Saved entries:
▼
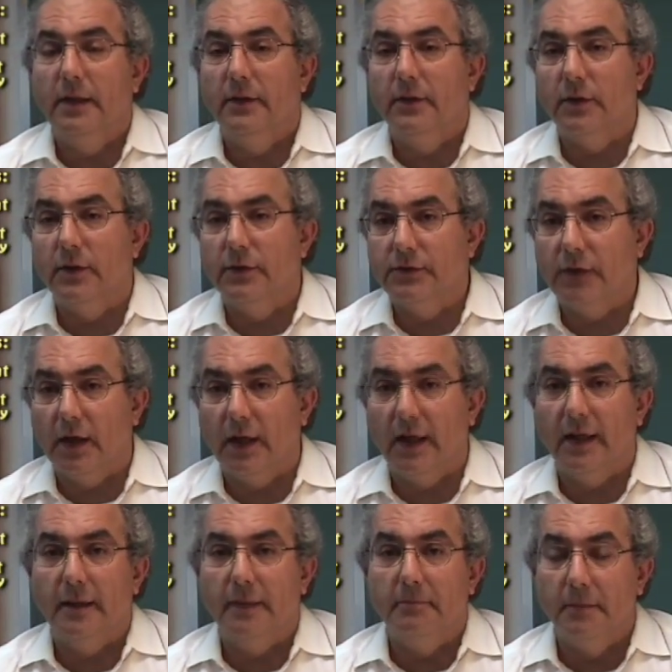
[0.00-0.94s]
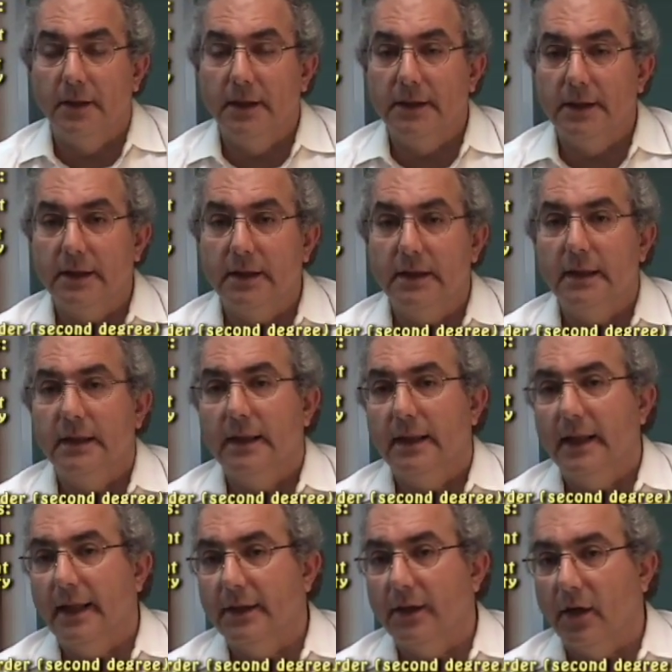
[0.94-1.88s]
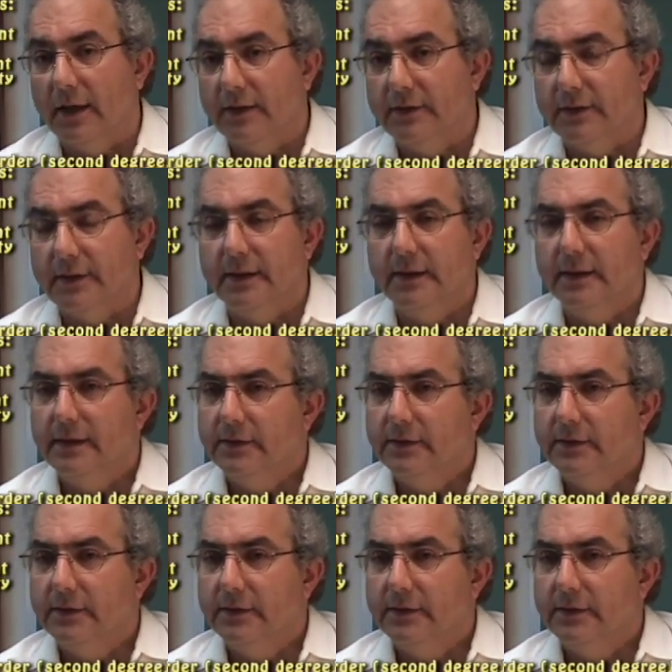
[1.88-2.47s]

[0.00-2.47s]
Those are murder and arson.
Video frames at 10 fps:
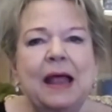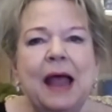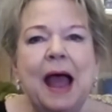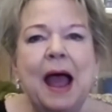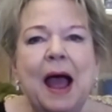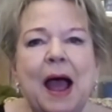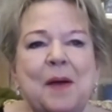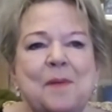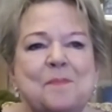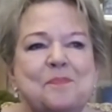was I? In
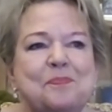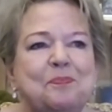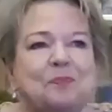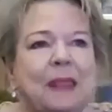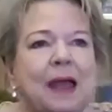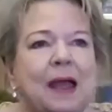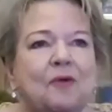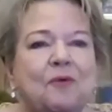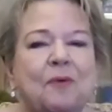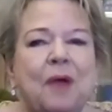Niagara Falls.
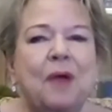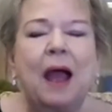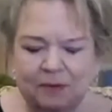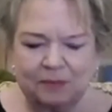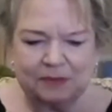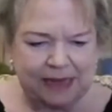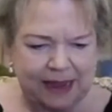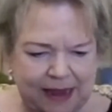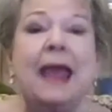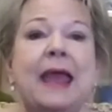I had to stop and
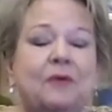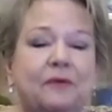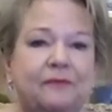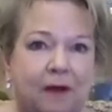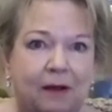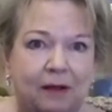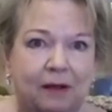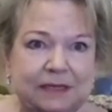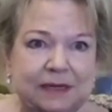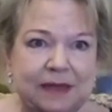think where all
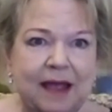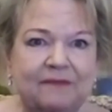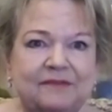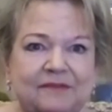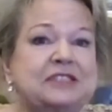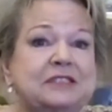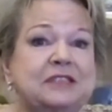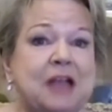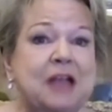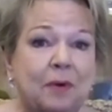I've been.
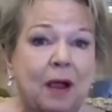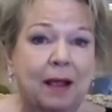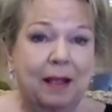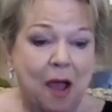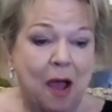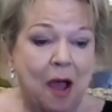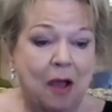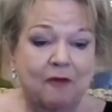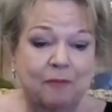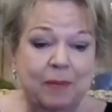In Niagara
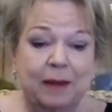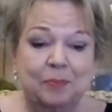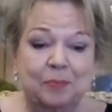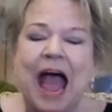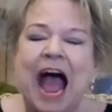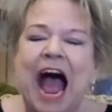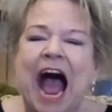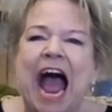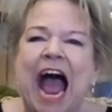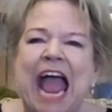Falls, doing a
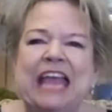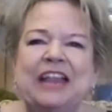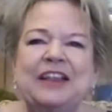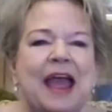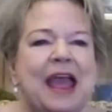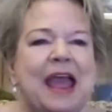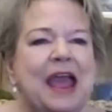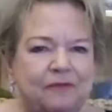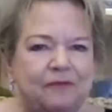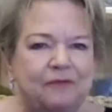program for the New
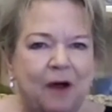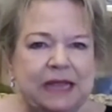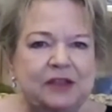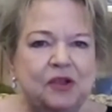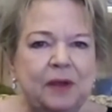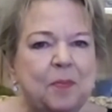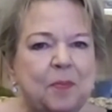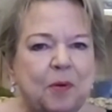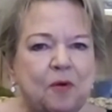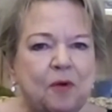York Tourism
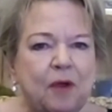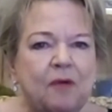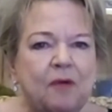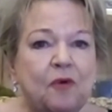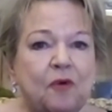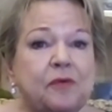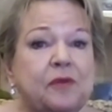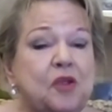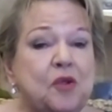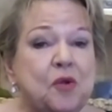Association.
▲
■ **Exercise**
Could you repeat each line above exactly as written? Omit the pictures.

■ **Written reply**
[0.00-0.94s]
[0.94-1.88s]
[1.88-2.47s]

[0.00-2.47s]
Those are murder and arson.
Video frames at 10 fps:
was I? In
Niagara Falls.
I had to stop and
think where all
I've been.
In Niagara
Falls, doing a
program for the New
York Tourism
Association.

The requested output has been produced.